The Panel noted the agenda items presented and/or discussed at each advisory board. The Panel had some concerns about the number of meetings and the overlap between the agendas. Some topics or closely similar topics were discussed at more than one advisory board, eg current treatments for ADHD appeared to have been discussed at the meetings with clinicians in October 2011, January 2012 and April; service provision in ADHD was discussed at the meetings in January 2011, October 2011 and January 2012; the ADHD landscape (October, April and whilst not on the agenda it was listed as the first objective in the meeting report for the meeting held in January); current prescribing environment in primary and secondary care (March and June). The slides presented by Shire on these topics demonstrated an in-depth knowledge of the subject matter. One slide included the claim ‘Shire’s expertise and leadership in ADHD established’.
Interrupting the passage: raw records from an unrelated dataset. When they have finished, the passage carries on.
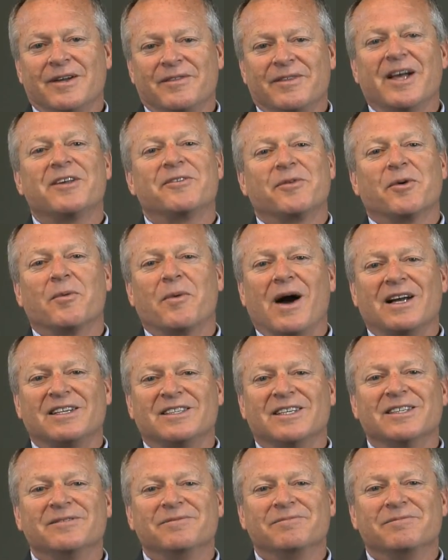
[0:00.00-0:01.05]
Thanks for
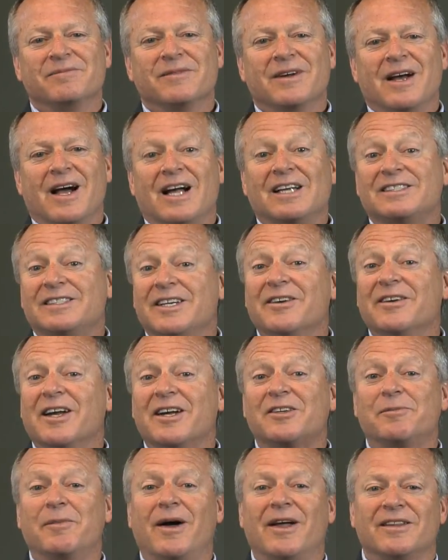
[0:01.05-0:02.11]
watching. I'll see you
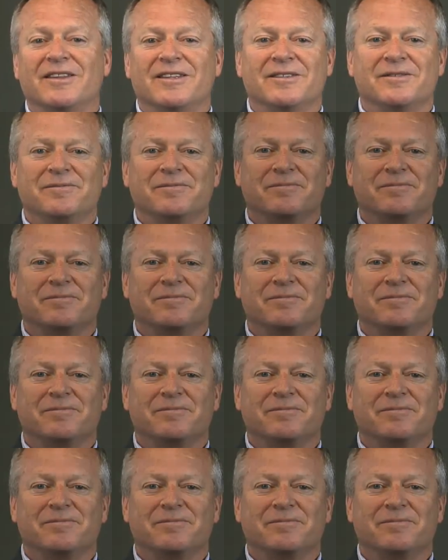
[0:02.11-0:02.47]
next month.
The Panel noted some of its concerns outlined above in relation to the number of advisory boards held on very similar topics over a relatively short period of time. It also noted its comments above that, as the complainant was non-contactable, the Panel could not ask him/her for further details about the health professional in question. The Panel considered that the complainant had not established that the selection and attendance of the unidentified health professional at several advisory board meetings was contrary to the requirements of the Code. The complainant had not established that the advisory boards had promoted LDX before the grant of a marketing authorization that permitted its sale or supply. On the very narrow grounds of the allegation, no breach of Clause 3.1 was ruled. The Panel subsequently ruled no breach of Clauses 9.1 and 2.